I need some help regarding Dell's new XPS2 Laptop

I am looking for a desktop replacement, I don't really care about battery life, I just want something that kicks but, plays most if not all games and fro a few years to come

here are the specs

Intel® Pentium® M Processor 770 (2.13 GHz/2MB Cache/533MHz FSB)

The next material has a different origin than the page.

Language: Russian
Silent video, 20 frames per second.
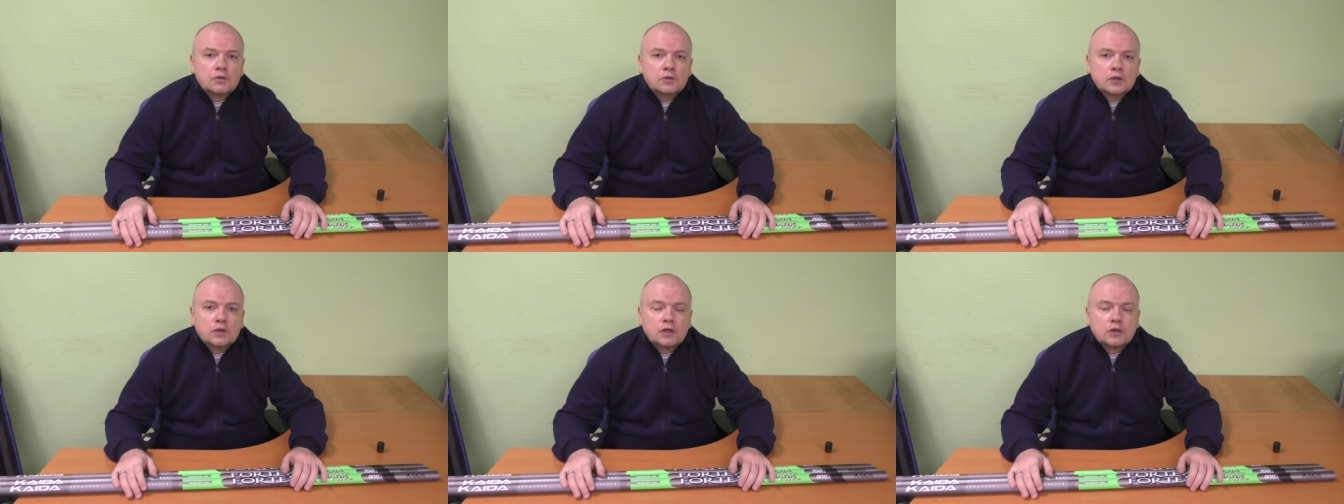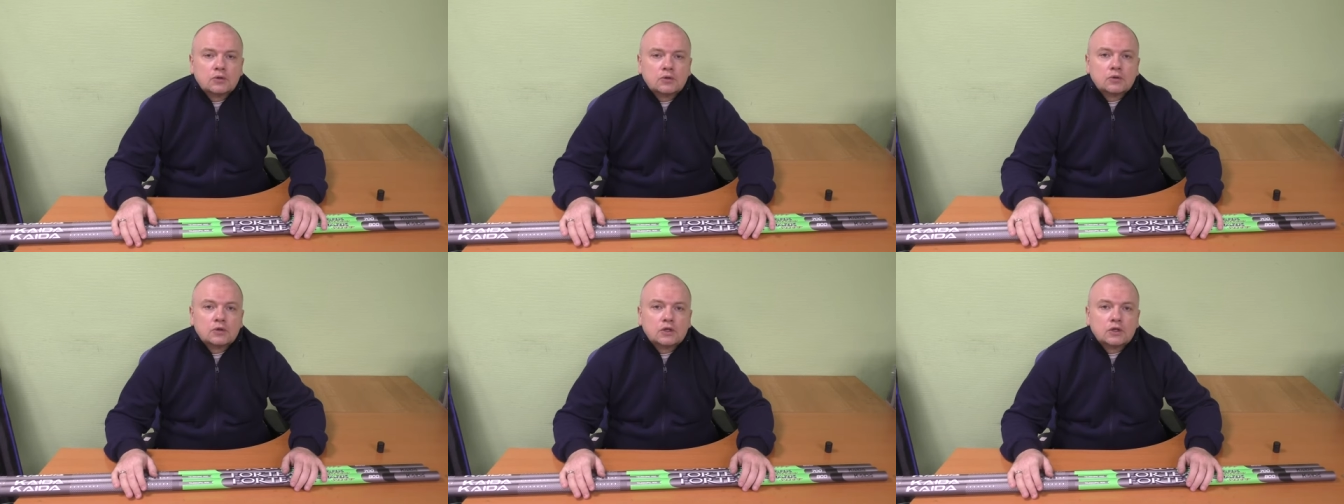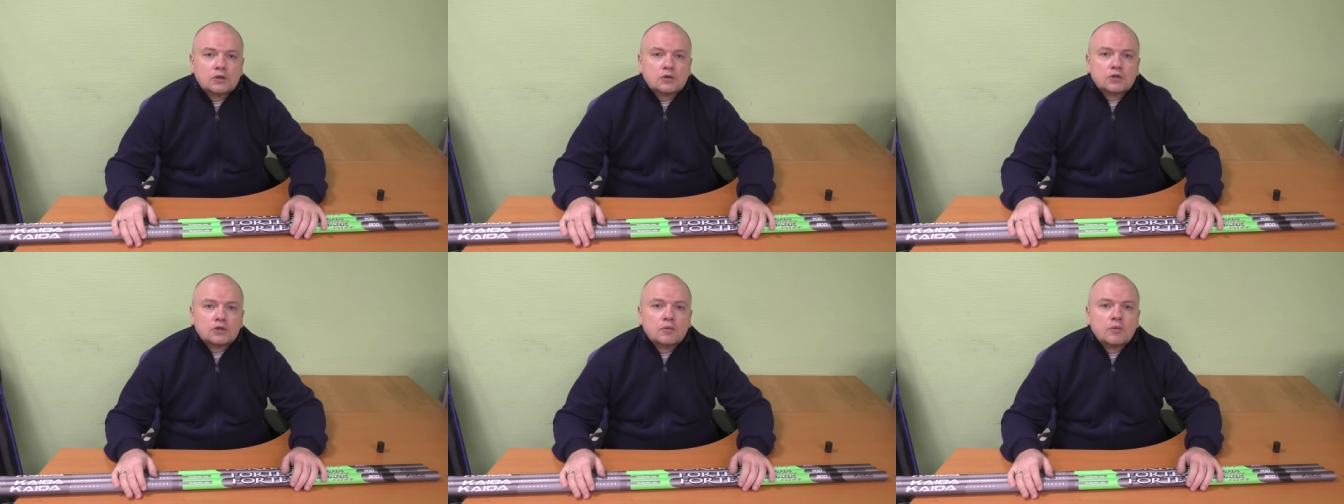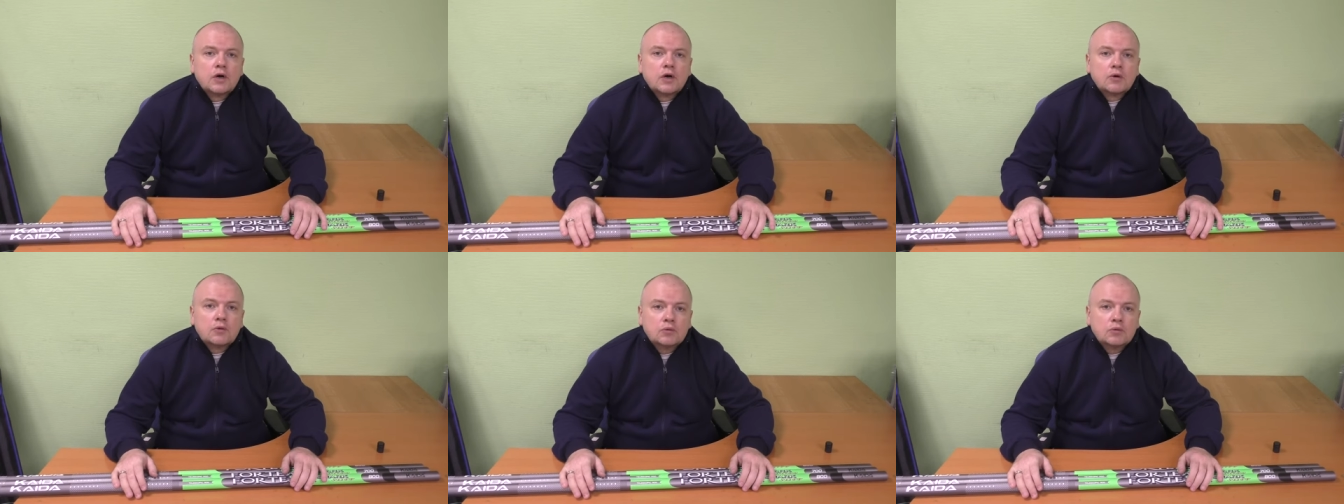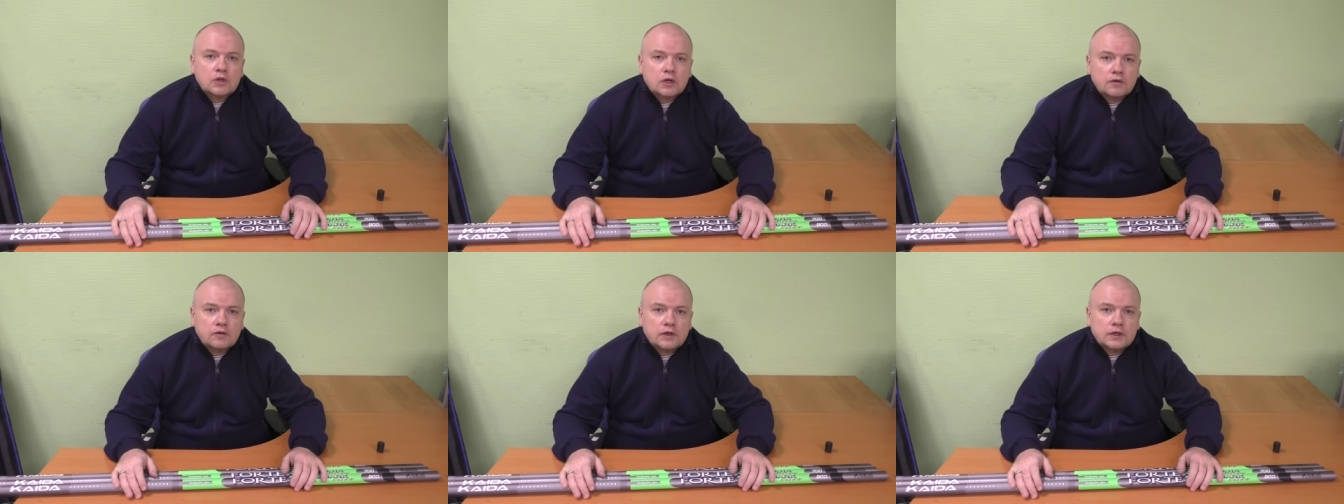на которой я уже могу
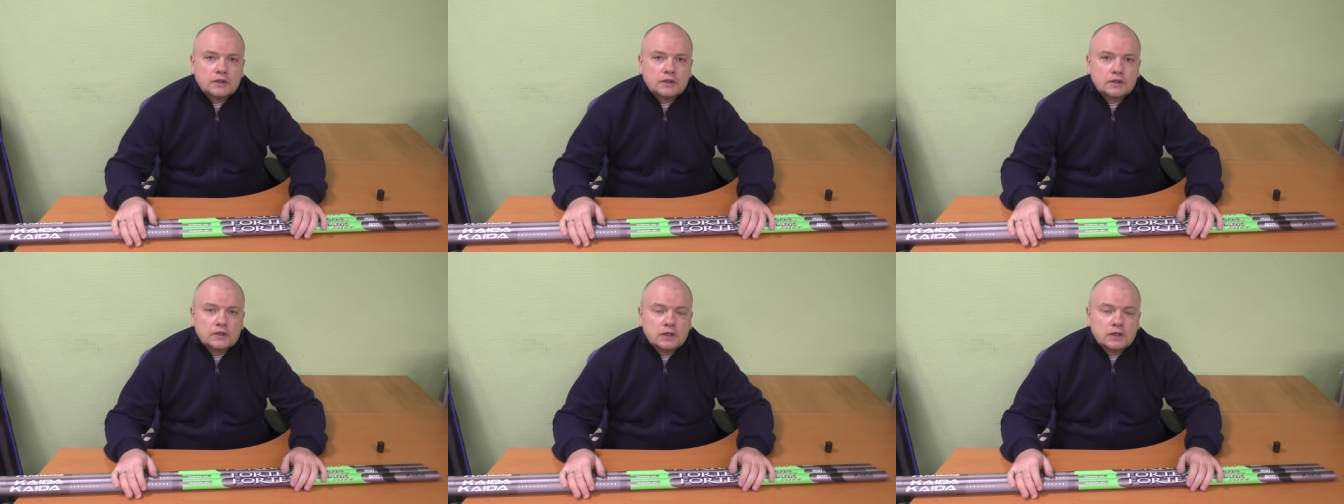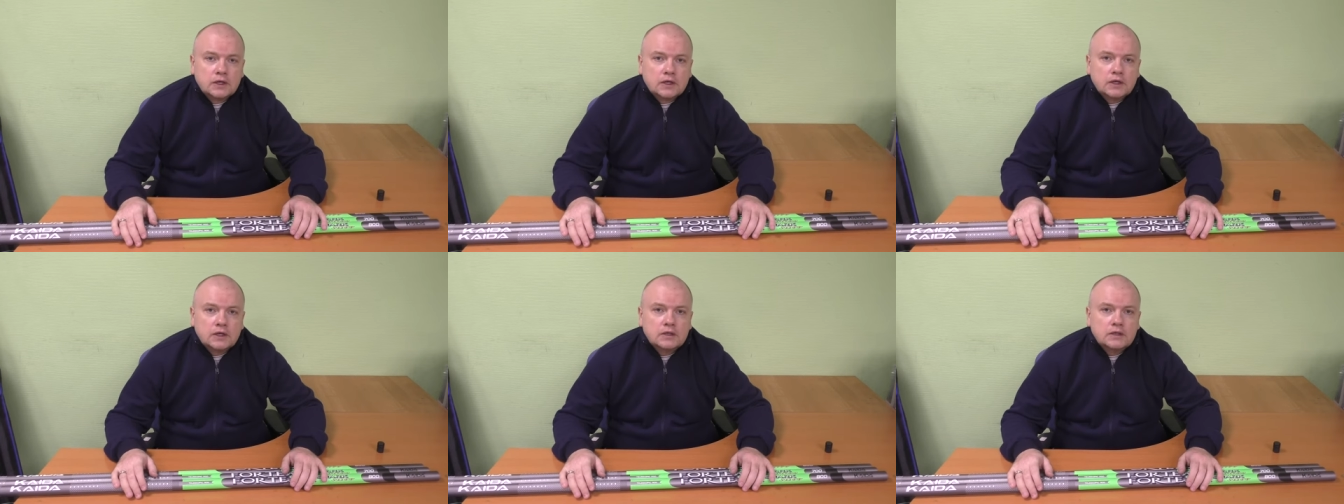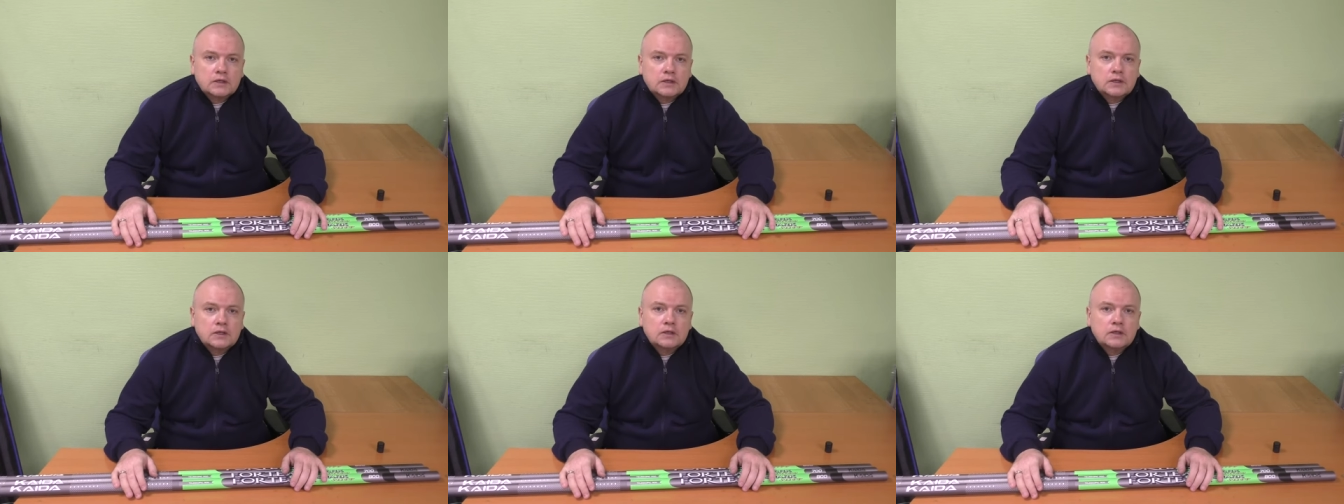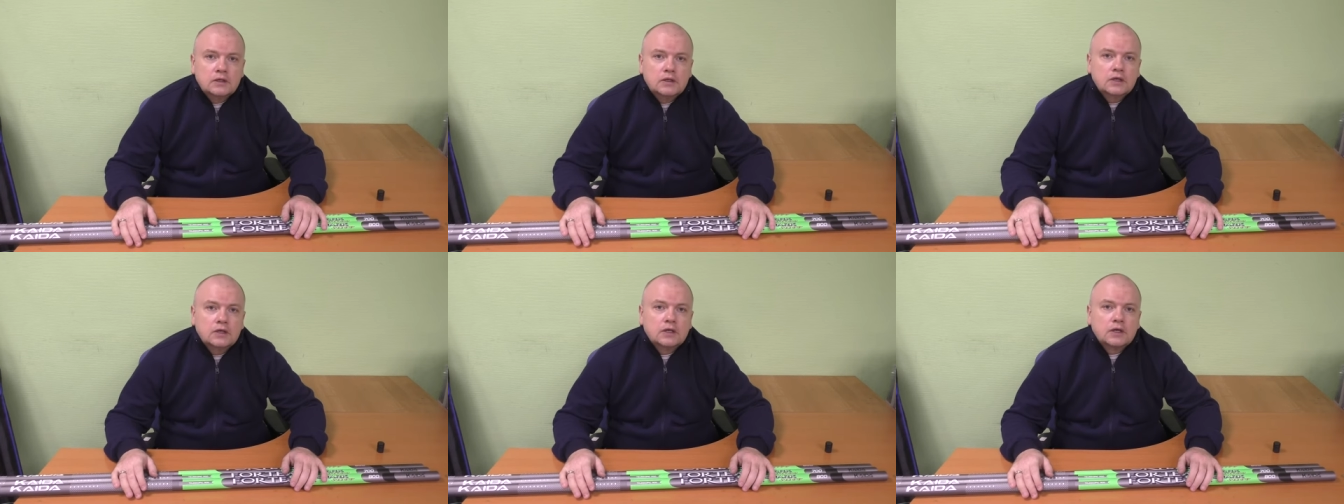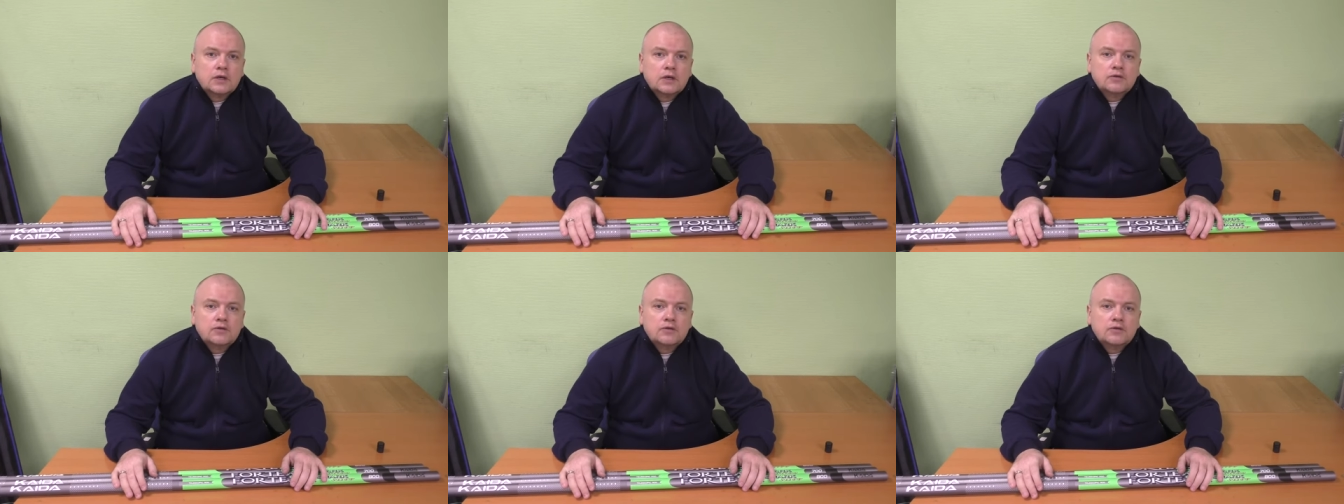давать гарантии, и я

LCD Panel 17 inch UltraSharp™ Wide Screen UXGA Display with TrueLife™
Memory 1GB Dual Channel DDR2 SDRAM at 533MHz 2 Dimm
Video Card 256MB NVIDIA® GeForce™ Go 6800 Ultra
Hard Drive 80GB Hard Drive
CD ROM/DVD ROM 8x CD/DVD burner (DVD+/-RW) with double-layer write capability

now what worries me is the CPU speed, Dell says they changed CPU's to increase batt. life and reduce size

is 2.13ghz enough for the next few years?
desktops are all pretty much into the 3.2-3.6 range?

thanks

pop pop
07-20-2005, 02:47 AM
We have several threads in here recently discussing the Pentium M. That one (770 @ 2.13) is near the top, if not the top of its line. The P-M is a nice little chip, low power draw and runs very cool compared to the P4's. It's also way more efficient per clock cycle. Combined with the 1GB RAM and Go 6800 Ultra, I would think it would have no problem handling what you want it to.

saphalline
07-20-2005, 03:57 AM
Here's how I rate the PM's speed: clock speed x 1.85 = equivalent desktop P4 speed. So the 770 at 2.13GHz is roughly equivalent to a P4 at 3.95GHz. This is just in terms of raw power, and doesn't take into account the P4's Hyper-Threading and superior SSE execution, but it gives a rough estimate.

Speedbird_777
07-20-2005, 01:12 PM
thanks for the replies...I did run a search before posting but all I came up with was a compability thread on the P-M

hockey man
07-20-2005, 01:22 PM
From what I understand the M kicks the 4's butt.

saphalline
07-20-2005, 07:11 PM
Not exactly. The PentiumM is more akin to an AthlonXP in terms of its raw power per clock cycle (as in higher IPC and more powerful FPU), but it can't keep up with the P4 when it comes to integer or SSE performance. And of course the PM doesn't have Hyper-Threading and has a slower clock speed.

Just like a comparison of the Athlon64 vs P4 yields varying results, the PM can't be directly compared to the P4. The best example I can come up with is that the PM is a lot like the AthlonXP.